Notre pays n’est d’ailleurs pas absent des projets de financement chinois au cours des dernières années. Dans le prolongement de l’accord de partenariat stratégique signé par les présidents chinois et algérien en 2014, deux projets importants sont notamment en cours de finalisation.

Ils concernent la réalisation du port de Cherchell pour environ 3 milliards de dollars et un ambitieux projet d’exploitation des gisements de phosphate de la région de Tébessa avec un investissement prévu de près de 6 milliards de dollars.

On peut y ajouter trois projets de partenariats industriels conclus entre des entreprises algériennes et chinoises dans les domaines des véhicules utilitaires, de la production de terminaux électroniques de paiement et dans l’industrie du marbre.

Des pistes pour de nouveaux projets

Reste à identifier les nouveaux projets qui pourraient faire l’objet de financements dans des domaines où les pays voisins ont déjà avancé leurs pions.

Mouloud Hedir suggère quelques pistes dans une réflexion qui n’est encore qu’à ses débuts et à propos de laquelle les autorités algériennes se montrent encore très avares de communication.

Il mentionne notamment la réalisation d’une zone franche d’exportation au Sud du pays à l’image des expériences de « Zones économiques spéciales » qui ont permis de booster les exportations chinoises. Une telle zone permettrait notamment, selon le conférencier, de rentabiliser la route transsaharienne Alger –Lagos dont la partie algérienne est quasiment achevée. Dans le même esprit, la construction d’une voix ferrée Alger – Tamanrasset – Lagos pourrait favoriser les débouchés africains du futur port de Cherchell.

À la même échelle colossale, les investissements chinois pourraient permettre de faire décoller le programme algérien des énergies renouvelables, notamment solaire, qui dispose d’atouts naturels évidents.

Mouloud Hedir rappelle que la Chine a déjà investi plus de 40 milliards de dollars à l’international dans ce domaine.

Le développement, avec des partenaires chinois, du transport maritime national, qui est actuellement assuré en quasi-totalité par des compagnies étrangères et qui engendre la plus grande partie du déficit de notre balance des services, est une autre piste avancée par Mouloud Hedir.

Absence d’une approche maghrébine

C’est de la même voix que le conférencier et son hôte, le président de CARE, Slim Otmani, ont regretté l’absence d’une « approche maghrébine » en réponse à l’initiative chinoise.

En attendant, même en rangs dispersés, nos voisins ont pris quelques longueurs d’avance sur l’Algérie en adhérant depuis plus d’un an au projet de Routes de la soie.

Les Marocains ont identifié deux gros chantiers avec les projets Tanger Tech et véhicules électriques. En Tunisie, on travaille déjà sur un projet de « route de la soie digitale » ainsi que sur le développement de l’électricité issue des énergies solaires en vue de son exportation vers l’Europe.

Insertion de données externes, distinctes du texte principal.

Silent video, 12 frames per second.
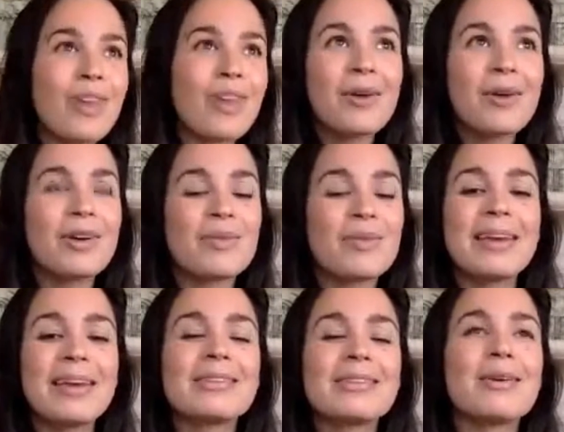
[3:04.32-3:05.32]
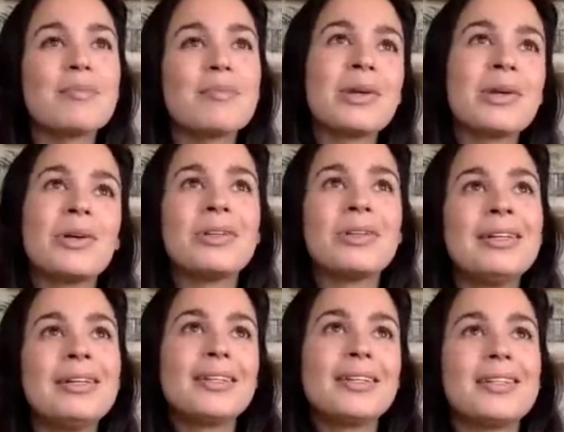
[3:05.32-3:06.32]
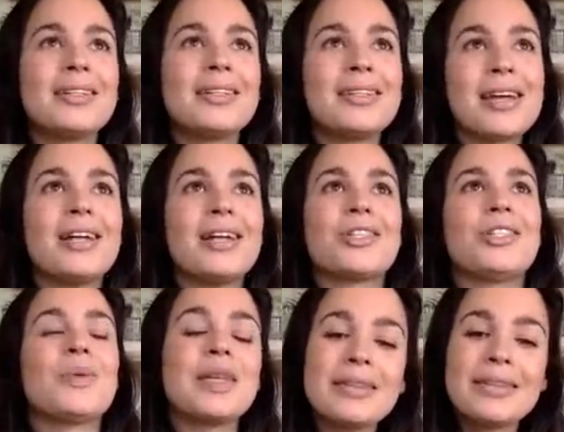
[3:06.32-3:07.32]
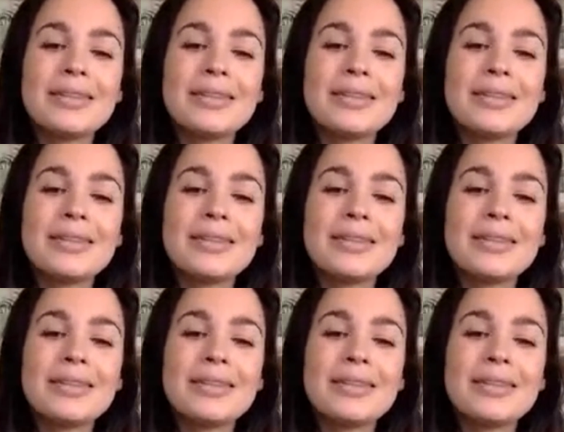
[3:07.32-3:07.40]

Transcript: a lot with me. So I'm a little attached to it.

Des interrogations encore nombreuses

Si l’offre chinoise est souvent jugée « attrayante », elle n’est cependant pas « gratuite » et pose à la fois le problème de l’efficience des investissements envisagés, des modalités de financement des projets et du montage des partenariats. Sujets sur lesquels on dispose souvent de très peu d’informations dans le cas des projets déjà finalisés dans notre pays.

Beaucoup de spécialistes, instruits dans ce domaine par l’expérience des dernières décennies, relèvent que les investisseurs chinois savent ce qu’ils font et gardent les pieds sur terre.

Les financements des Banques de développement et des Fonds d’investissement chinois qui gèrent une partie des immenses réserves de change du pays sont conditionnés par l’attribution des marchés aux entreprises chinoises et aux services et fournitures de biens chinois pour les besoins des projets.

Sans stratégie de partenariat du coté algérien, le recours à ce type de financements fait donc augmenter les importations et accroît notre dépendance technique et financière vis-à-vis de l’étranger si ces projets ne sont pas mis à profit pour capitaliser le savoir-faire.